Dataset entries: Begin

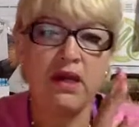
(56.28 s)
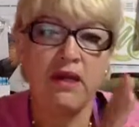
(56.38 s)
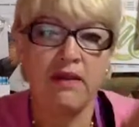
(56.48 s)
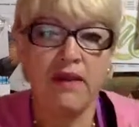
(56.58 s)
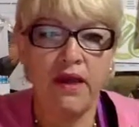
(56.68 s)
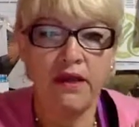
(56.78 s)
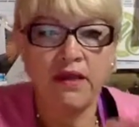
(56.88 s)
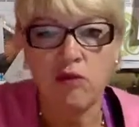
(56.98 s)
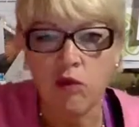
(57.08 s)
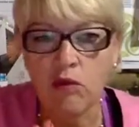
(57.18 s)
that
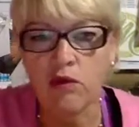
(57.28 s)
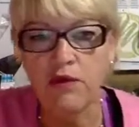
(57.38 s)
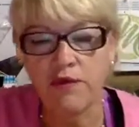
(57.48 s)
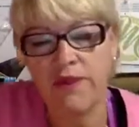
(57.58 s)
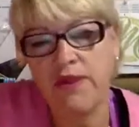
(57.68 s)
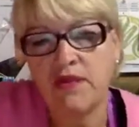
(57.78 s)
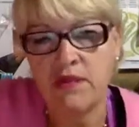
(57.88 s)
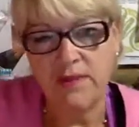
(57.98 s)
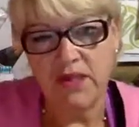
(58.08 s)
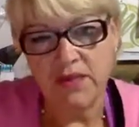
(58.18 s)
in order for things
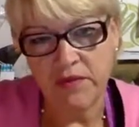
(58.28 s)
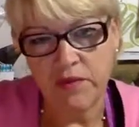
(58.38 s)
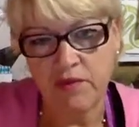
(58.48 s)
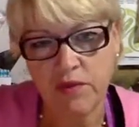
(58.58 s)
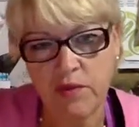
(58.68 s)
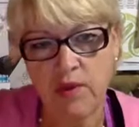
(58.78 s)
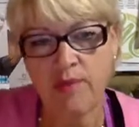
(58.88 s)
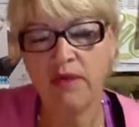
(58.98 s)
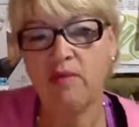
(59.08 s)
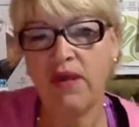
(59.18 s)
to be different for
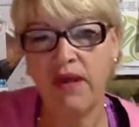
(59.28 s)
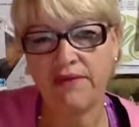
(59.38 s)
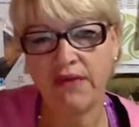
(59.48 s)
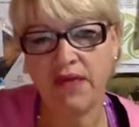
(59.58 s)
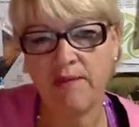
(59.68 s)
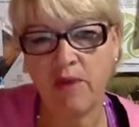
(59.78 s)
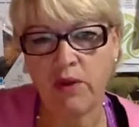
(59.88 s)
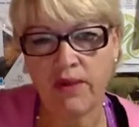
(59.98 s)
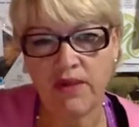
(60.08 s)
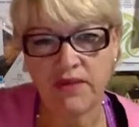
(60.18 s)
women, we have to hit
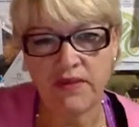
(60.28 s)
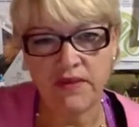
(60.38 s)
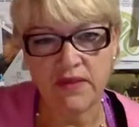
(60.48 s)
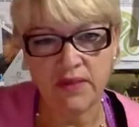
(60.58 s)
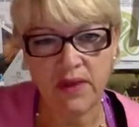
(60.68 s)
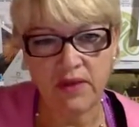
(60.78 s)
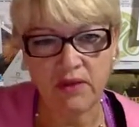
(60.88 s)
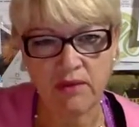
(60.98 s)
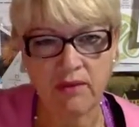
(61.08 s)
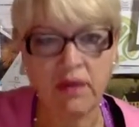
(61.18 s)
both ends of the
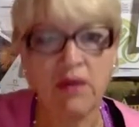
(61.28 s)
spectrum.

Dataset entries: End

(What you need to do): Return all the data exactly, pictures omitted.

(Exercise output):
(56.28 s)
(56.38 s)
(56.48 s)
(56.58 s)
(56.68 s)
(56.78 s)
(56.88 s)
(56.98 s)
(57.08 s)
(57.18 s)
that
(57.28 s)
(57.38 s)
(57.48 s)
(57.58 s)
(57.68 s)
(57.78 s)
(57.88 s)
(57.98 s)
(58.08 s)
(58.18 s)
in order for things
(58.28 s)
(58.38 s)
(58.48 s)
(58.58 s)
(58.68 s)
(58.78 s)
(58.88 s)
(58.98 s)
(59.08 s)
(59.18 s)
to be different for
(59.28 s)
(59.38 s)
(59.48 s)
(59.58 s)
(59.68 s)
(59.78 s)
(59.88 s)
(59.98 s)
(60.08 s)
(60.18 s)
women, we have to hit
(60.28 s)
(60.38 s)
(60.48 s)
(60.58 s)
(60.68 s)
(60.78 s)
(60.88 s)
(60.98 s)
(61.08 s)
(61.18 s)
both ends of the
(61.28 s)
spectrum.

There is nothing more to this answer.